Hepimiz papatya falına hayatımızda en az bir kez başvurmuşuzdur. 2010'larda doğan Alfa Kuşağı'nda hâlâ bu geleneğin sürüp sürmediğine dair çocuk sahibi ebeveynlerin bir fikri vardır herhalde. Ama eskiden modaydı. Merkezdeki sarı çiçeğinin etrafına ince beyaz yapraklar bezenmiş papatyayı elimize alır saymaya başlardık: Seviyor, sevmiyor, seviyor, sevmiyor... Ağzımızdan çıkan son sözcük kaderin hükmü olurdu. Ya seviyor ya da sevmiyor.

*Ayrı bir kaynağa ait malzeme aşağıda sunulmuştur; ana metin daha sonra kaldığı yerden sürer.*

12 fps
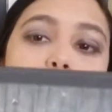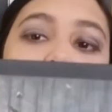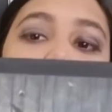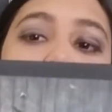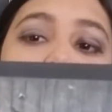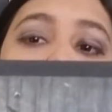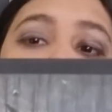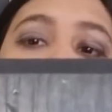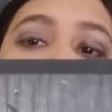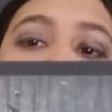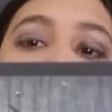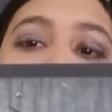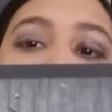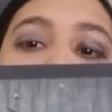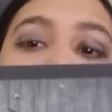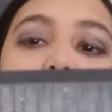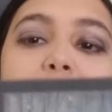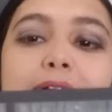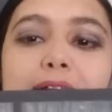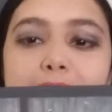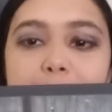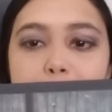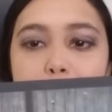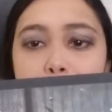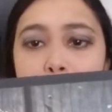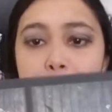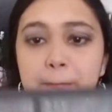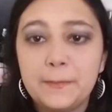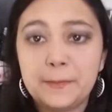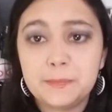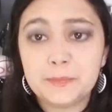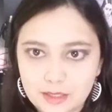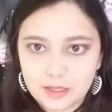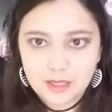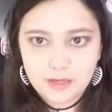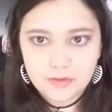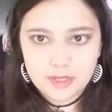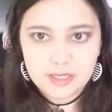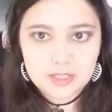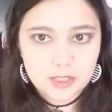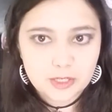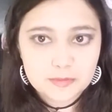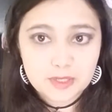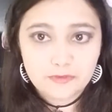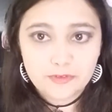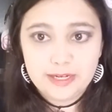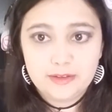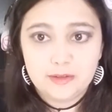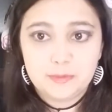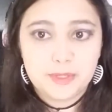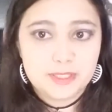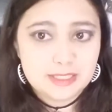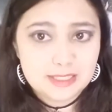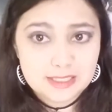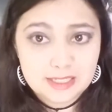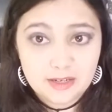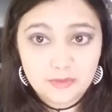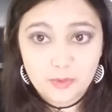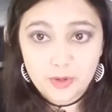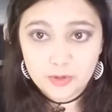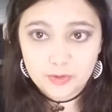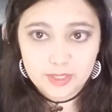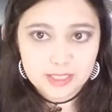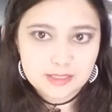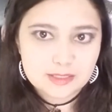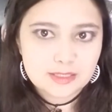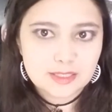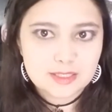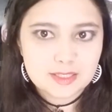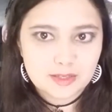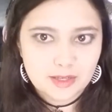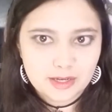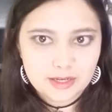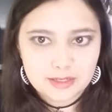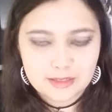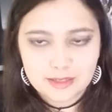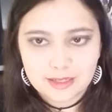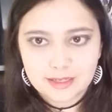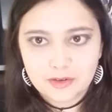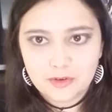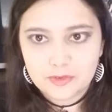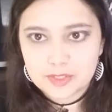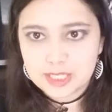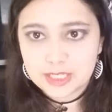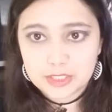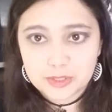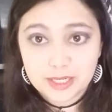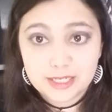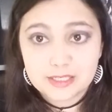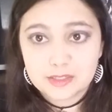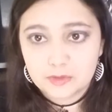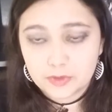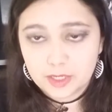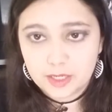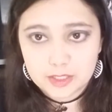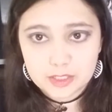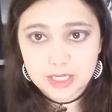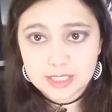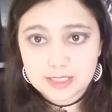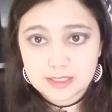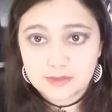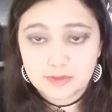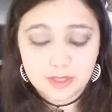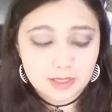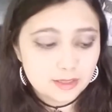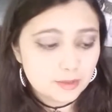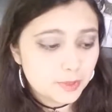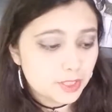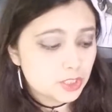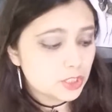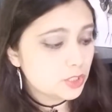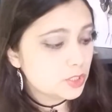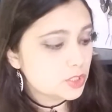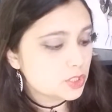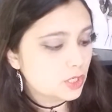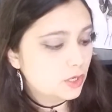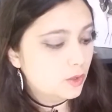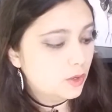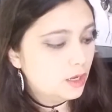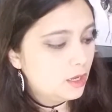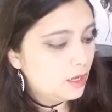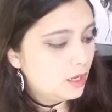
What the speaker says: picture right there. And in terms of regular prints and stuff, Walgreens does a lot, like oversaturates and over contrast and stuff, a lot of the pictures. SoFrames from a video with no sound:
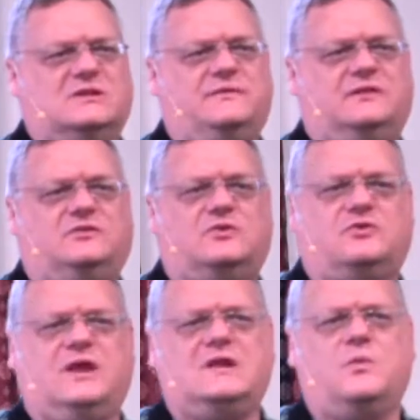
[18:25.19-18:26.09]
Living to
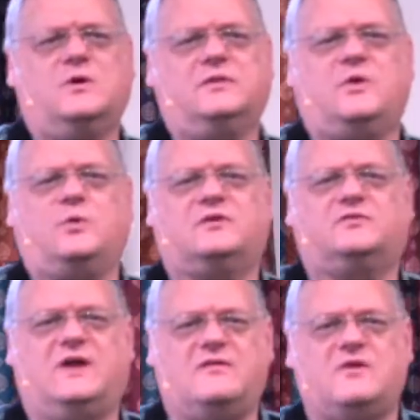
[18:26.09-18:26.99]
create a world that works
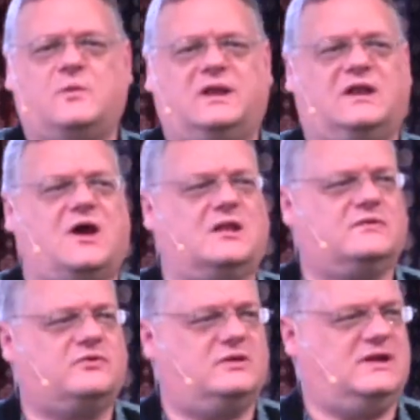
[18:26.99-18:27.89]
for everyone in all
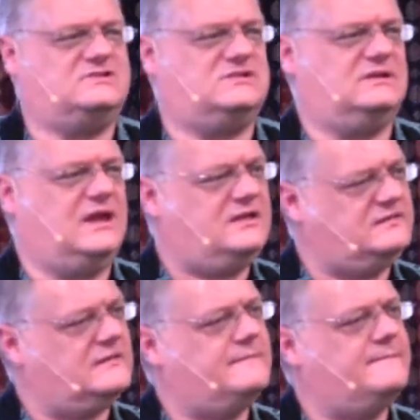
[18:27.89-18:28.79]
of creation, yes?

Kendi duygularından emin olması da öyle göründüğü kadar kolay değil insanın. Mesela polemiğin ve karmaşanın zirve yaptığı şu dönemde Türkiye'deki futbola, Süper Lig'e bakalım. İlk devrenin sonunda hislerimizin hesap kitabını yapabilecek noktadayız artık. Ne kadar seviyoruz ligimizi? Aslında sevmiyoruz ama müptelası olmuşuz bırakamıyor muyuz? Yine de gönlümüzü kaptırdığımız hiç mi bir şey yok? Bu defa kulağımızı tersten tutalım. Papatya falı bizim duygularımızın tercümanı olsun. Seviyor muyuz, yoksa sevmiyor muyuz? 

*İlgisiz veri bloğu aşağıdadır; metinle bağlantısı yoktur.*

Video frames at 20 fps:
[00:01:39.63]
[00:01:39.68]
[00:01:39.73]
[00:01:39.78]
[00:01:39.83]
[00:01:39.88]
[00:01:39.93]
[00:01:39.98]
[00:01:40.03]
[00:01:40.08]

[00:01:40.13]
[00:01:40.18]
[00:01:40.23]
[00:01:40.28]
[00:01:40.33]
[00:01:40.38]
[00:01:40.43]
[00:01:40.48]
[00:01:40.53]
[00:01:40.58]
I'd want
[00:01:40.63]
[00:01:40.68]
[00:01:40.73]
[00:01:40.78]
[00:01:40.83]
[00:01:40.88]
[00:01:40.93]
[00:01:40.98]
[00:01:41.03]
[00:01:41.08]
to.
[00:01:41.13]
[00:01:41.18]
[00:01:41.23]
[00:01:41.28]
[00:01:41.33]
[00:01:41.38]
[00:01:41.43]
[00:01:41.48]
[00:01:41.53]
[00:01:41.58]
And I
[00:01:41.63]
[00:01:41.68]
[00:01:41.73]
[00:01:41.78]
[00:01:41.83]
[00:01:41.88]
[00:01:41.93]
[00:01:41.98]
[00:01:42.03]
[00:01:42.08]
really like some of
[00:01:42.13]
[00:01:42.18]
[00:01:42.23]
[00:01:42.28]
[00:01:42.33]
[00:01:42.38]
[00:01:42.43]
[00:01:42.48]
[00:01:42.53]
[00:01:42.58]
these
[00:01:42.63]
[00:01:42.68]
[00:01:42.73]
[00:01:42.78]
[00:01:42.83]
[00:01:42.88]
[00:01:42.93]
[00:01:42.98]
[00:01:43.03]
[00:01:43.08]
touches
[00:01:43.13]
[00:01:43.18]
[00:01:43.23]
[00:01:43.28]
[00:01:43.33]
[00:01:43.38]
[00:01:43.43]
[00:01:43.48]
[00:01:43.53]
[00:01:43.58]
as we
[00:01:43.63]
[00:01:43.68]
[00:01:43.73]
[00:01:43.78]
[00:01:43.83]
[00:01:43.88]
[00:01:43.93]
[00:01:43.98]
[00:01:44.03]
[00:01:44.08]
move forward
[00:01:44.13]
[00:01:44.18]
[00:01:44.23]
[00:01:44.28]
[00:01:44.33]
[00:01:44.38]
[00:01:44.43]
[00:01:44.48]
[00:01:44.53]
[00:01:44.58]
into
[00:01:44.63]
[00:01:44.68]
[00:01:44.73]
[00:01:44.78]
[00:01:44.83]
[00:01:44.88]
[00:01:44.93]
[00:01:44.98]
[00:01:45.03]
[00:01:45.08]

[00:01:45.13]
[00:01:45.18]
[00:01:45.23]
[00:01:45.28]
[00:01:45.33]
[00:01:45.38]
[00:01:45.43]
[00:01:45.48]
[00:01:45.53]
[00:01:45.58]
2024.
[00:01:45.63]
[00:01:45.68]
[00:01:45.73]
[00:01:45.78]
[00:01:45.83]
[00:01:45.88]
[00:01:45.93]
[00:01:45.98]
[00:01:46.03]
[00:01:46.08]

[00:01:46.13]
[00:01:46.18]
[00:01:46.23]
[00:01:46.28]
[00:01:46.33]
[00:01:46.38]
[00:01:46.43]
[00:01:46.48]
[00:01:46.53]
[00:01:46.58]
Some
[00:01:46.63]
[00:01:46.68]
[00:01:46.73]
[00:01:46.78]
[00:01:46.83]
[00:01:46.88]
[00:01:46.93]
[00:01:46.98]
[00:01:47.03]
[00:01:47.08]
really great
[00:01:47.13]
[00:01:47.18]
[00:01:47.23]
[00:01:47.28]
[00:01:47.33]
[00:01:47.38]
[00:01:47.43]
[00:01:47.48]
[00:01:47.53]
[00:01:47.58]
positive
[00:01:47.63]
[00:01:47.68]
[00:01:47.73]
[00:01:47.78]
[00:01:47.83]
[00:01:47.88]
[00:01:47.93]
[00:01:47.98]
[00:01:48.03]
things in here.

Galatasaray’ın ilk yarı performansı - Seviyor

Son iki sezonun şampiyonu, ilk yarının lideri Galatasaray ile başlayalım. Ağustos ayında Süper Kupa’da Beşiktaş’a 5-0 mağlup olunca Sarı-Kırmızılılar yüzüne bir parça su çarpmıştı. Young Boys'a elenerek Şampiyonlar Ligi'nin kapısından dönünce ise kafasını denize daldırıp çıkarttılar. Bir kendilerine geldiler. Lige de şu ana kadar namağlup unvanını koruyarak devam ediyorlar. 

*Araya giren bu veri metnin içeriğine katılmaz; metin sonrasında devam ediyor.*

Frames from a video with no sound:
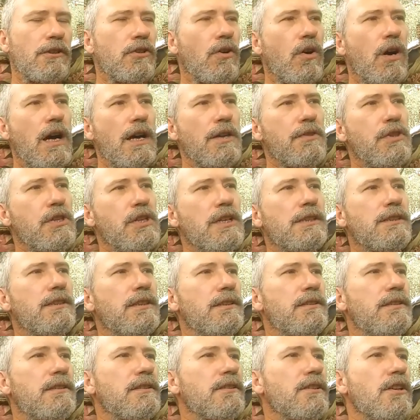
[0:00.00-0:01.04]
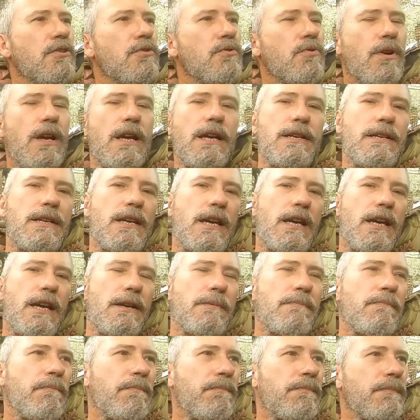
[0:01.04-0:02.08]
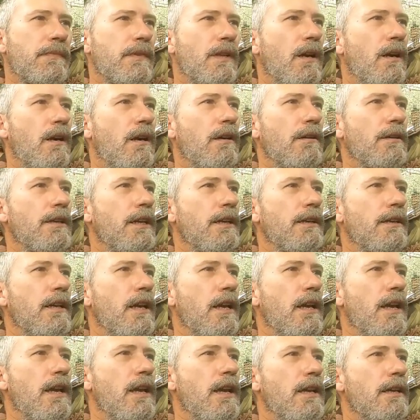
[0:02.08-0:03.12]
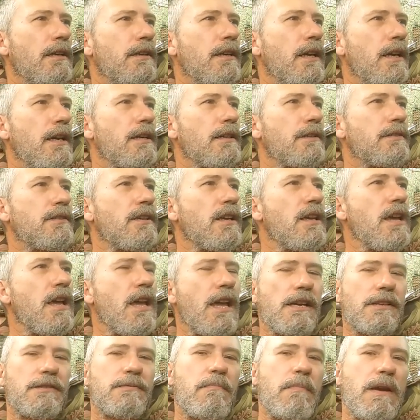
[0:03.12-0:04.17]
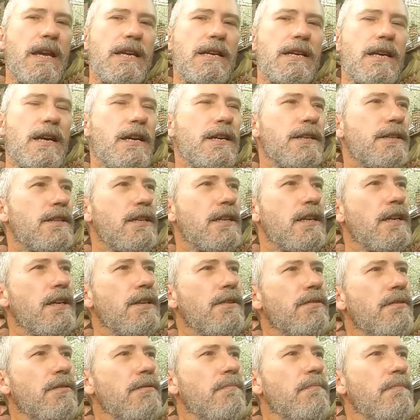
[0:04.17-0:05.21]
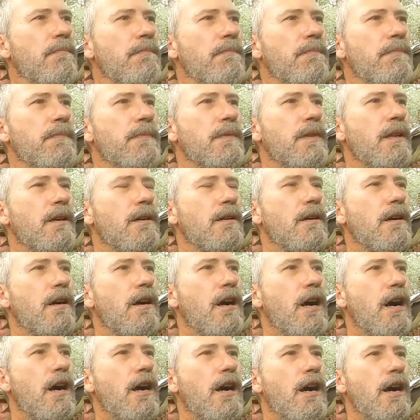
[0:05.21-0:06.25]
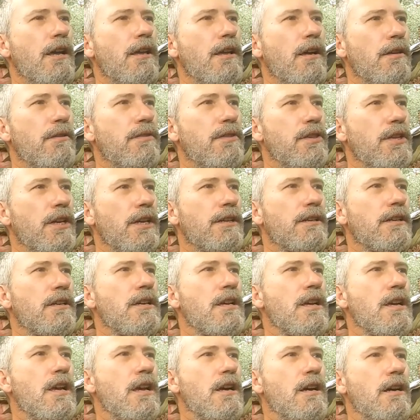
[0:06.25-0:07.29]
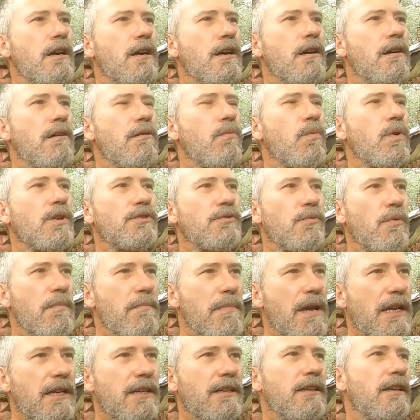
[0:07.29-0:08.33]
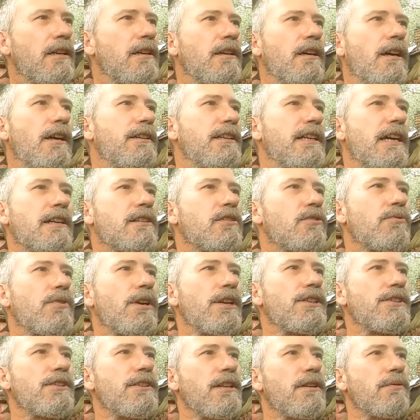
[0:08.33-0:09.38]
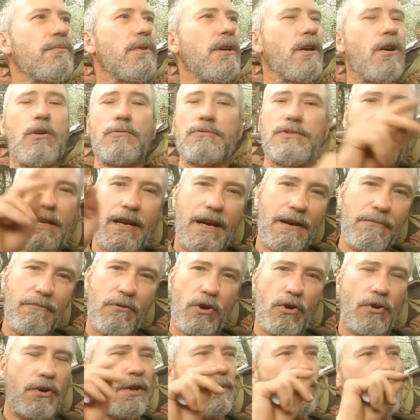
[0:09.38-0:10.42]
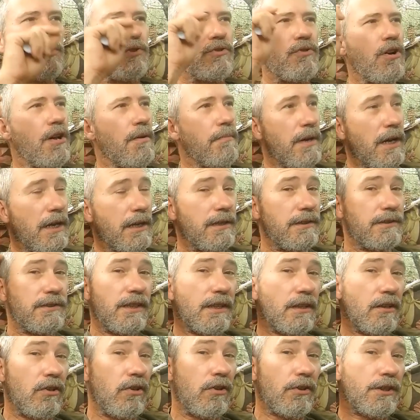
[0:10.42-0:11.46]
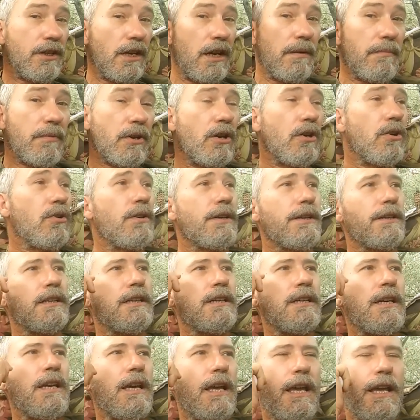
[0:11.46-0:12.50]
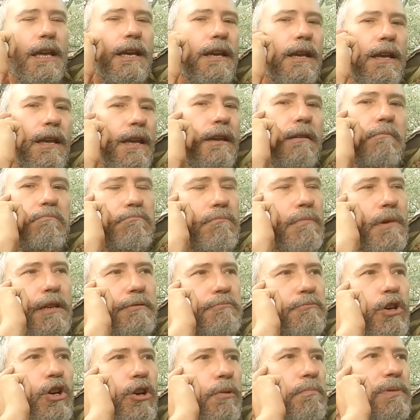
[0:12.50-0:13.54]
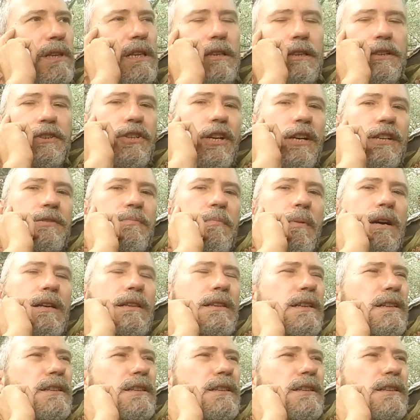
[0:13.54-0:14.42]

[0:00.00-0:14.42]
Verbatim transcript: So I think this is a great day. Uh, it, it, it's, it's May nineteenth. Uh, I, I think uh, once we make a, a declaration that we... Oh, see, I've already withdrawn my consent a long time ago, and, and, and it completely changed my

16 galibiyet ve 2 beraberlik alan Okan Buruk’un öğrencileri, özellikle hücum hattında etkili bir performans sergiledi. Bir önceki sezonun devre arasında bir maç daha fazla oynamış olmasına rağmen 36 gol atmış olan Sarı-Kırmızılılar, bu sezonun devre arasına gelene kadar rakip fileleri tam 51 kez havalandırdı. Bu başarının mimarlarından biri hiç şüphesiz ki Victor Osimhen. Nijeryalı yıldız, 10 gol ve 4 asistle takımın en önemli hücum silahlarından biri. Tottenham maçında yaşadığı sakatlıkla sezonu kapatan bir önceki sezonun gol kralı Mauro Icardi’nin eksikliğini aratmıyor.